Asustek, which sells laptops and mobile phones carrying its own name, is set to give more details on Tuesday, a company official said.
"The smartphone market is seeing huge growth, but the Garmin-Asus alliance has, to date, delivered disappointing volumes," said Canalys analyst Tim Shepherd.
Garmin will now likely seek to close its own smartphone business as it has indicated it is ready to do, Shepherd said.
In September, Garmin, the No. 1 U.S. maker of personal navigation devices (PNDs), told Reuters it will decide over the next couple of quarters the future of its struggling smartphone unit, and is ready to exit the business if it does not achieve success.
A spokesman for Garmin did not immediately respond to a request for comment.
For Garmin, the smartphone exit could improve its earnings and ease the investments it's been making in order to try to impact the competitive smartphone market.
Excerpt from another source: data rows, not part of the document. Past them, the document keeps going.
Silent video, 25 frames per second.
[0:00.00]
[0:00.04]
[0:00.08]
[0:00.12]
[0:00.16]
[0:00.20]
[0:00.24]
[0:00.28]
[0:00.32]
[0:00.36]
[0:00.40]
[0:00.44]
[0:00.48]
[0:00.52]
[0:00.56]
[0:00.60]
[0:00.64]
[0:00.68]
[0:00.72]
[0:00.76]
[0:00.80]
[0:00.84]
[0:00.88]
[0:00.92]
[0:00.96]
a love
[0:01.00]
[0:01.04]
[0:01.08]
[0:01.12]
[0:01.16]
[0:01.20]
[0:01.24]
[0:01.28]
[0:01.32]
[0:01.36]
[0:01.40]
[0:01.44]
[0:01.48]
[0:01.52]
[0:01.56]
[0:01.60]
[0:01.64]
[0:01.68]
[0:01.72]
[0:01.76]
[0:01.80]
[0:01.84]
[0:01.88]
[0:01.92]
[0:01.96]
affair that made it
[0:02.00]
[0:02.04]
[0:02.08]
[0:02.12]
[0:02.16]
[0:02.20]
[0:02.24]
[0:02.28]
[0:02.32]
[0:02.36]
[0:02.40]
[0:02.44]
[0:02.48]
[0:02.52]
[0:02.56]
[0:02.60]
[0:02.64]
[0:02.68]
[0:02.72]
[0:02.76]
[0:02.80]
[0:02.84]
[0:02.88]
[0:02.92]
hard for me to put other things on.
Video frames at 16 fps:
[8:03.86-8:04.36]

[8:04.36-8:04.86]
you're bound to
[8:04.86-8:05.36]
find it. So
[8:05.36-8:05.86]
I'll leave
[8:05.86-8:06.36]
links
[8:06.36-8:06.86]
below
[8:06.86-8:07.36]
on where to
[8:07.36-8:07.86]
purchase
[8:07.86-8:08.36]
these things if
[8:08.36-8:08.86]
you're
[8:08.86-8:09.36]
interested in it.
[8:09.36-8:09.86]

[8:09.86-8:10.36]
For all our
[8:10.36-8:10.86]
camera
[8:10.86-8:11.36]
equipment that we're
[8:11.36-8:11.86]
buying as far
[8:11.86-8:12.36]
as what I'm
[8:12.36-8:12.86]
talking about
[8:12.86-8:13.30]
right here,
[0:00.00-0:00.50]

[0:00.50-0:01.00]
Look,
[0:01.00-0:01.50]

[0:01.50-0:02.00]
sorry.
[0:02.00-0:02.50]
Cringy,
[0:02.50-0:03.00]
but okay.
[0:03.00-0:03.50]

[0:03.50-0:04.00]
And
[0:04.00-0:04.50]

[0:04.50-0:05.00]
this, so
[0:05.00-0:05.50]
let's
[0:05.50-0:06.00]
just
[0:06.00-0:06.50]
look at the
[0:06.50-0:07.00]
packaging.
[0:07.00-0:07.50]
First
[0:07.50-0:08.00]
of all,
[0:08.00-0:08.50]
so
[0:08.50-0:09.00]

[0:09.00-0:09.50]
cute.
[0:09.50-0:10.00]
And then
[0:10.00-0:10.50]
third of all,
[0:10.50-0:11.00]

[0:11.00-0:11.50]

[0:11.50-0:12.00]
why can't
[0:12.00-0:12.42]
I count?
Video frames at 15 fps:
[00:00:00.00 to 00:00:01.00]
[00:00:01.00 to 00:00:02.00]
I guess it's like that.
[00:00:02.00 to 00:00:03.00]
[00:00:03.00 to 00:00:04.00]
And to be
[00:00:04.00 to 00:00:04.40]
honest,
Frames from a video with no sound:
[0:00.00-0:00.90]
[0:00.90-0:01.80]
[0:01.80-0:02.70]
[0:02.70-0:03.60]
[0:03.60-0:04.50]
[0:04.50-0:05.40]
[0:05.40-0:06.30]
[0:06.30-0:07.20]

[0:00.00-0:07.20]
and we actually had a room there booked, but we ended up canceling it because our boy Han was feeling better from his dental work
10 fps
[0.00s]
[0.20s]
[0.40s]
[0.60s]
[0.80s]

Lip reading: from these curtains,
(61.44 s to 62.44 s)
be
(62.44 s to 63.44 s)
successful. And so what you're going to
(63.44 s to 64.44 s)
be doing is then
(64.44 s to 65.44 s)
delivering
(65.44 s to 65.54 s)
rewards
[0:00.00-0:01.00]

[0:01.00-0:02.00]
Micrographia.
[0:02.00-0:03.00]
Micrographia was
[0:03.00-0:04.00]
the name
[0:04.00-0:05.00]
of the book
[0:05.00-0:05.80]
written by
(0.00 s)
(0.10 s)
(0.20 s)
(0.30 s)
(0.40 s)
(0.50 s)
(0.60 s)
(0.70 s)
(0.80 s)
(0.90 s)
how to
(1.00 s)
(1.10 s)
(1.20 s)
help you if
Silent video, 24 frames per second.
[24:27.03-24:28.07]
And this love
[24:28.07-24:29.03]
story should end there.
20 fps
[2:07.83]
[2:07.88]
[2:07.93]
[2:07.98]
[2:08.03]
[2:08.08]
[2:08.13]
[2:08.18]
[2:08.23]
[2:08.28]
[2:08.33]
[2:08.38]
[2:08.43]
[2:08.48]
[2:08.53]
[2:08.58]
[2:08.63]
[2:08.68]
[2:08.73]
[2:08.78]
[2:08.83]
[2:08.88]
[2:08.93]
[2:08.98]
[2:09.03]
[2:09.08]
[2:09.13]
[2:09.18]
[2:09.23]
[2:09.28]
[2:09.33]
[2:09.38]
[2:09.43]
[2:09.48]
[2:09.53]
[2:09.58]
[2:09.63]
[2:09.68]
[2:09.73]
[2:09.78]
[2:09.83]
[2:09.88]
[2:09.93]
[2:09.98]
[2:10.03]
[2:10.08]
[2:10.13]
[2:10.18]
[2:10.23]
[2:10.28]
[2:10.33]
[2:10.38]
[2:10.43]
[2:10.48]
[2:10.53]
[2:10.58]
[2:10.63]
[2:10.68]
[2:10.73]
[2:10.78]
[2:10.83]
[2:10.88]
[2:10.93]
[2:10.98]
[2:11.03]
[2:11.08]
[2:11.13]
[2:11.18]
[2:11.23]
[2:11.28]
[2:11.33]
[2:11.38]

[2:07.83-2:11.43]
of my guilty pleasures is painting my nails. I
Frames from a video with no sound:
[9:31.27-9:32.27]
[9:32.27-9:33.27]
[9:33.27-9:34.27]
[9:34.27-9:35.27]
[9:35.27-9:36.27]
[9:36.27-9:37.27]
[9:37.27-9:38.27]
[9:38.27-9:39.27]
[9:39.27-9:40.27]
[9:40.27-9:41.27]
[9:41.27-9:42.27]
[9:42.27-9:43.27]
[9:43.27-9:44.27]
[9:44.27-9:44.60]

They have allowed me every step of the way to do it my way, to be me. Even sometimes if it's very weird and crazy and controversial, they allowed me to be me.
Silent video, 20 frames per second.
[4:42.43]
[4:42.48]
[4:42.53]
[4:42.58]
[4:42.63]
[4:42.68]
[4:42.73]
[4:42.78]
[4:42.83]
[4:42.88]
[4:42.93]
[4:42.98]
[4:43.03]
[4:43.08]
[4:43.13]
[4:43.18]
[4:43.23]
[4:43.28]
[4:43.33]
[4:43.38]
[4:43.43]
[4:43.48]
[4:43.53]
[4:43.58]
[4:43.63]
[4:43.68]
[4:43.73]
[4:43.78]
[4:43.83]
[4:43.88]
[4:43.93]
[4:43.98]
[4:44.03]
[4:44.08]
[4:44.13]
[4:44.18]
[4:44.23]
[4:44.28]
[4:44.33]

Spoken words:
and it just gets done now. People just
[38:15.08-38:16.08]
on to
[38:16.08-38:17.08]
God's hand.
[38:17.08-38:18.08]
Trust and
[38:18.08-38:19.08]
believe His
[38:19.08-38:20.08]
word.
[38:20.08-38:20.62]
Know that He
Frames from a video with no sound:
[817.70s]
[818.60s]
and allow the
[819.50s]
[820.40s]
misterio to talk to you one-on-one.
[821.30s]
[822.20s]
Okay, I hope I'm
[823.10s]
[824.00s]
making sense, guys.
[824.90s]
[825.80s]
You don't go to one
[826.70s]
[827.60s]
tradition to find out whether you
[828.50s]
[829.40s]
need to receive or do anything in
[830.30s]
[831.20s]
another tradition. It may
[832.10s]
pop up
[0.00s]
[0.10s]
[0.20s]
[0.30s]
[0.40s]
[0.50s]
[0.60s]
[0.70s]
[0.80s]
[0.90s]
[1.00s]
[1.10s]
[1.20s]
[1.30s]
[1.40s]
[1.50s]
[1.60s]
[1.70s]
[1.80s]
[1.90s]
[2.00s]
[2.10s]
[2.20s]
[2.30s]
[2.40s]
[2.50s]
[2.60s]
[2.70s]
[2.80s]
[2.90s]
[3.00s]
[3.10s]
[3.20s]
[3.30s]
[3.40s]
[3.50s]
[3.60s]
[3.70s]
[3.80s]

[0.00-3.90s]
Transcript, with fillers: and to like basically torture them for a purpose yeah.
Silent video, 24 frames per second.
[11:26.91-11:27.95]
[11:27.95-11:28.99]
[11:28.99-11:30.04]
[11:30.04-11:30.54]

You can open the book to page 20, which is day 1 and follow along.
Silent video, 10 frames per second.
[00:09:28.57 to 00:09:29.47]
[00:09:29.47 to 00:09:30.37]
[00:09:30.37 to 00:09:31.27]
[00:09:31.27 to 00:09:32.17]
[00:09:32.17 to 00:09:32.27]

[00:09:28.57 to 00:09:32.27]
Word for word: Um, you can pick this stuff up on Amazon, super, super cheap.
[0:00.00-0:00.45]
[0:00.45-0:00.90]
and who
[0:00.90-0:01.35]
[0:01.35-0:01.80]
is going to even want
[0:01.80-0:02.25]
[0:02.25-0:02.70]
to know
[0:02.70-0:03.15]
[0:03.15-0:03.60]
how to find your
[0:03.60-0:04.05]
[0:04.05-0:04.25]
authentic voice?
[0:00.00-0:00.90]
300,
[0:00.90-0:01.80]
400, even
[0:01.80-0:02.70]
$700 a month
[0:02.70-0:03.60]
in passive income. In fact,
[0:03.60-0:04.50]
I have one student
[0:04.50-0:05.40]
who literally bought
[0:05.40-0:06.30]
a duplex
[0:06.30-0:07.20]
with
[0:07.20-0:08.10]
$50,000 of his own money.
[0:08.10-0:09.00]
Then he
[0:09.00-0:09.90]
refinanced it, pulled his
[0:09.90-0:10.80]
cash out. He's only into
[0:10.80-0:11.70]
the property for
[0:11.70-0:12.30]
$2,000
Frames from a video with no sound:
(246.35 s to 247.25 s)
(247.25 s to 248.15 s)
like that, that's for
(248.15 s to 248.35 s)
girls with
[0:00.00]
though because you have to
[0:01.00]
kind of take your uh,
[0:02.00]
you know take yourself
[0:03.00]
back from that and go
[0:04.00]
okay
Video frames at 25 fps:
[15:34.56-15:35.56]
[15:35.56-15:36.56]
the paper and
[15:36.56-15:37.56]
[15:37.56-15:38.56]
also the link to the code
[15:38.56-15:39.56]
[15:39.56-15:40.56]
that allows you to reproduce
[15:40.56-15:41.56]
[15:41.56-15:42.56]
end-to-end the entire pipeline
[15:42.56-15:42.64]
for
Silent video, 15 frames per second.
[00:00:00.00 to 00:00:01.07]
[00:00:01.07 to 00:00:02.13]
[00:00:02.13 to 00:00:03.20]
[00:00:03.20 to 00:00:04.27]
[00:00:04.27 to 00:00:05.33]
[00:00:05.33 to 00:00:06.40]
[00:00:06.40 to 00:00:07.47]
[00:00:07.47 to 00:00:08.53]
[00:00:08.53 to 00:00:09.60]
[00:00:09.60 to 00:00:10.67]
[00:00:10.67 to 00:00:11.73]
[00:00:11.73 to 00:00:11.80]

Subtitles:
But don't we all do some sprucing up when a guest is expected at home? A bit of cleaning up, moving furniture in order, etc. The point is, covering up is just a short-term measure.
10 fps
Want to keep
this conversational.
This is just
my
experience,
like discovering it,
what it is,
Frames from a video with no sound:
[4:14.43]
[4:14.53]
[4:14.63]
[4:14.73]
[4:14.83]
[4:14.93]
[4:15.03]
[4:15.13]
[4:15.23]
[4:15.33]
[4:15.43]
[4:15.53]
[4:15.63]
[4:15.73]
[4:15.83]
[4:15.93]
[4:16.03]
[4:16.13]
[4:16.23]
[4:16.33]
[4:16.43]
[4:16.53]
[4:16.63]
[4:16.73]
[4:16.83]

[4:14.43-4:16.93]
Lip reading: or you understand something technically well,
"It makes sense and it wouldn't be surprising should it prove true," Oppenheimer analyst Yair Reiner said.
Garmin could now be at liberty to pursue the business of selling navigation apps for the iPhone and Android devices, Reiner said.
Its Dutch rival, TomTom, offers an application for the Apple iPhone.
Garmin smartphone sales totaled $27 million in the June quarter.
Shares of Garmin were up 1 percent at $32.20 in early Monday trade on Nasdaq. They have lost 15 percent of their value in the last six months, trailing a 2 percent drop in the broader S&P index in the same period.
The challenge for Asus would be to create a smartphone business on its own or with a new partner.
Without the value-added differentiation opportunity in the form of a high-quality navigation offering its alliance with Garmin provided, Asus faces the challenge of offering something unique in the crowded smartphone market, Shepherd of Canalys said.